Exercise prompt: Please repeat every entry exactly as given, apart from dropping the images.

Information given:
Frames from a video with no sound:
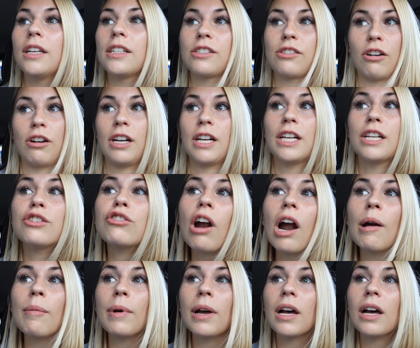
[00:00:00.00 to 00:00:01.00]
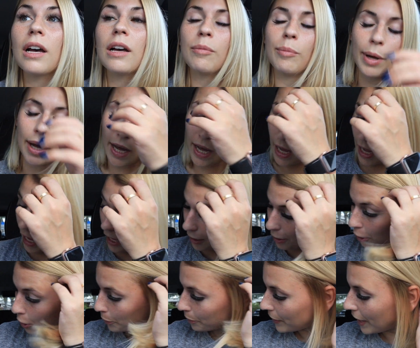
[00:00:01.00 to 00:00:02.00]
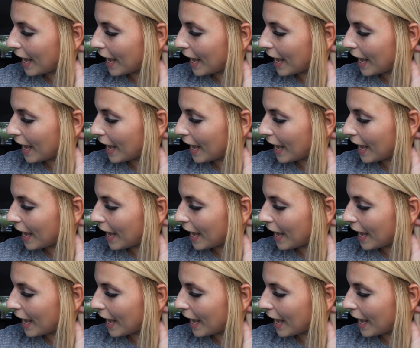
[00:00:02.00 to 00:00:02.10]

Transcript: start any drama, but I don't know.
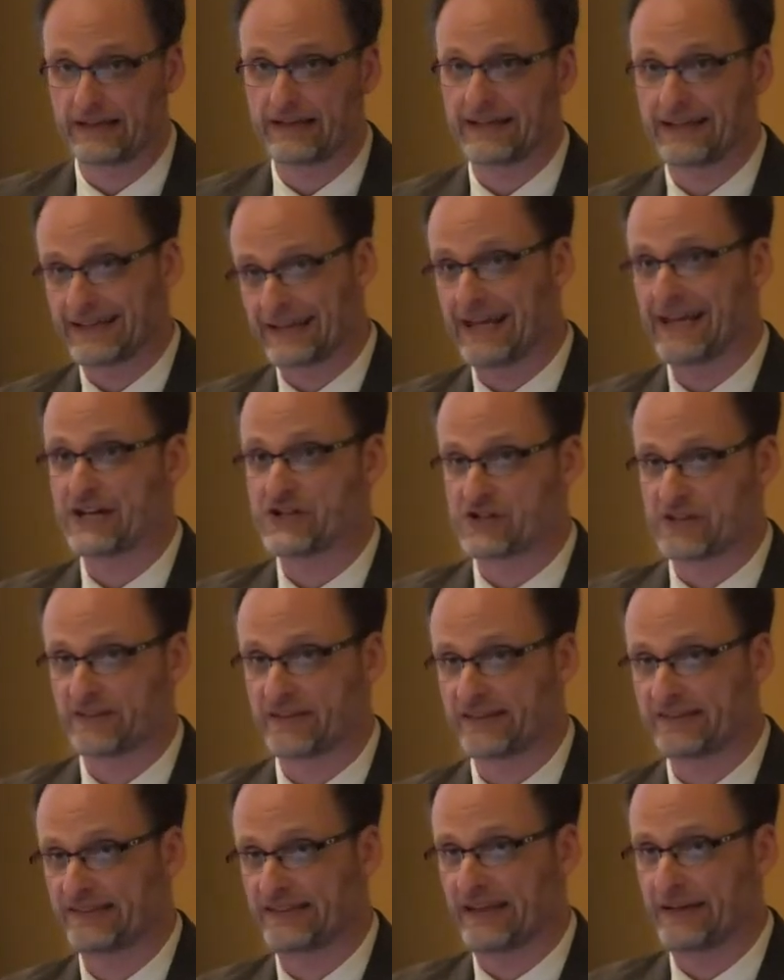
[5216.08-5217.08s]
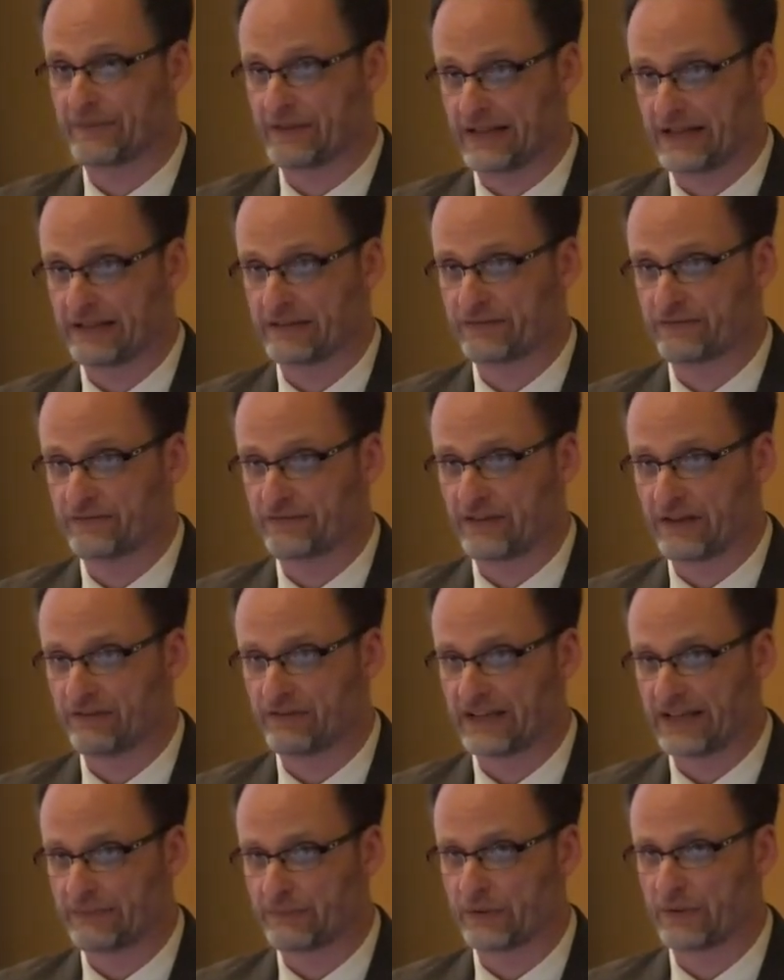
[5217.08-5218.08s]
engaged in this same kind
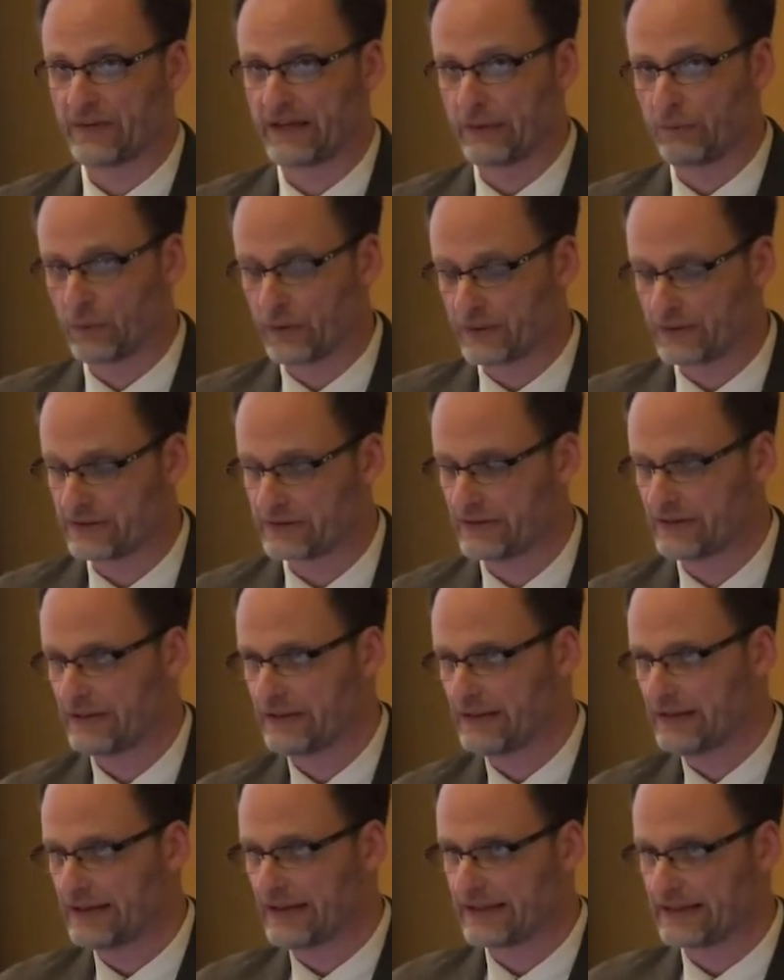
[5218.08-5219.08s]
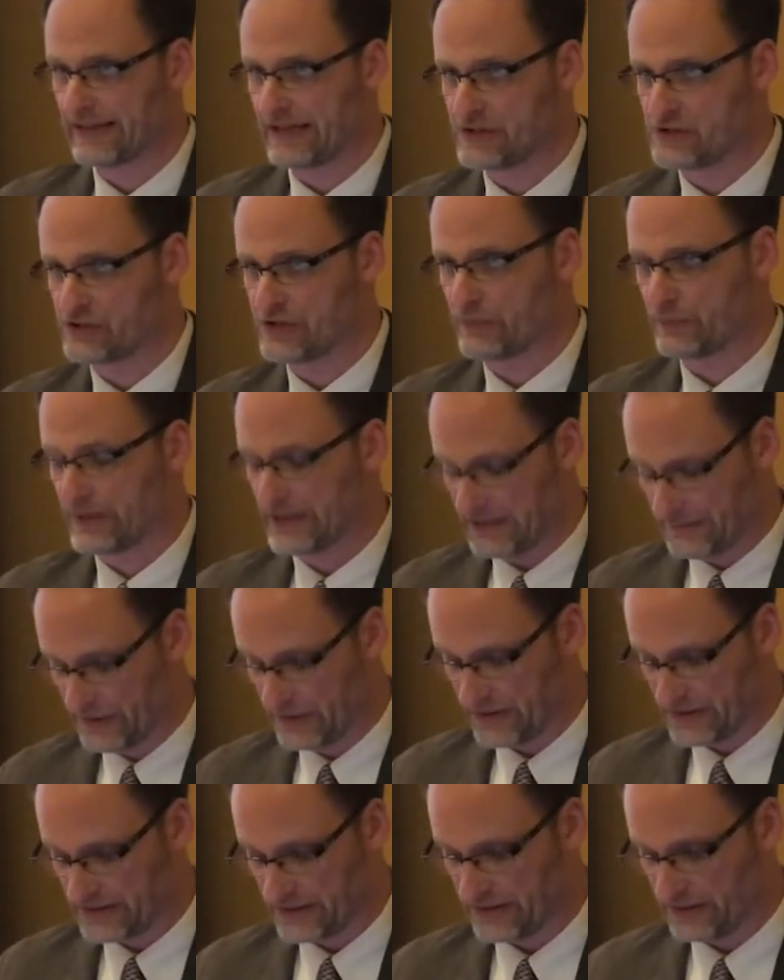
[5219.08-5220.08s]
of labor. They weren't engaged in
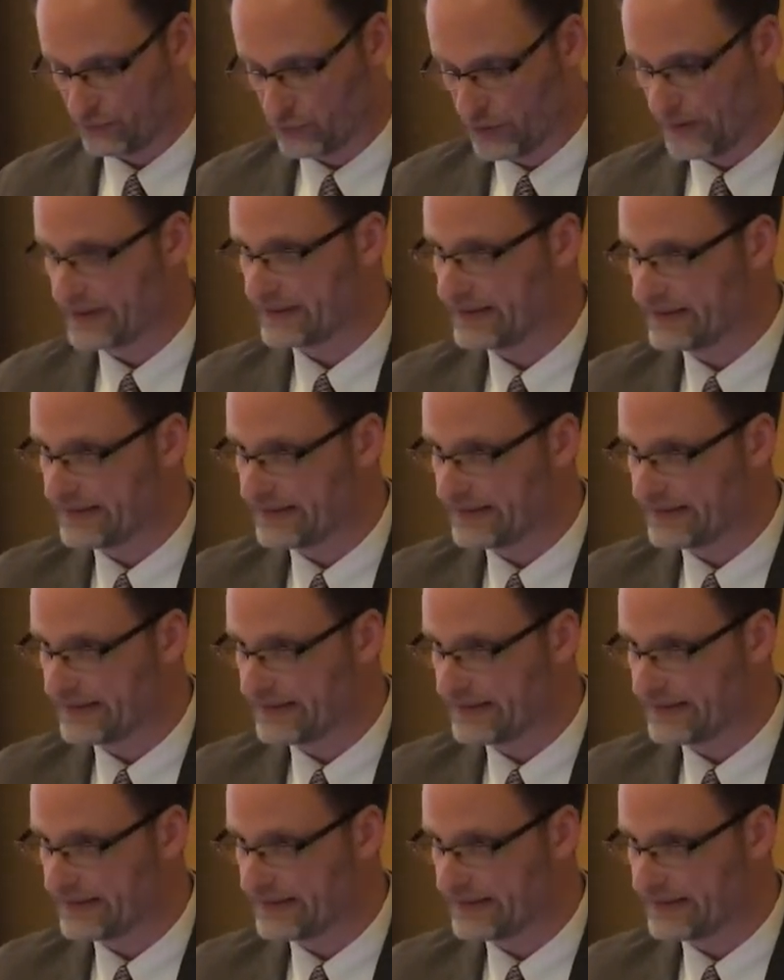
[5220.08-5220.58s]
rehabilitative work.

Answer box:
Frames from a video with no sound:
[00:00:00.00 to 00:00:01.00]
[00:00:01.00 to 00:00:02.00]
[00:00:02.00 to 00:00:02.10]

Transcript: start any drama, but I don't know.
[5216.08-5217.08s]
[5217.08-5218.08s]
engaged in this same kind
[5218.08-5219.08s]
[5219.08-5220.08s]
of labor. They weren't engaged in
[5220.08-5220.58s]
rehabilitative work.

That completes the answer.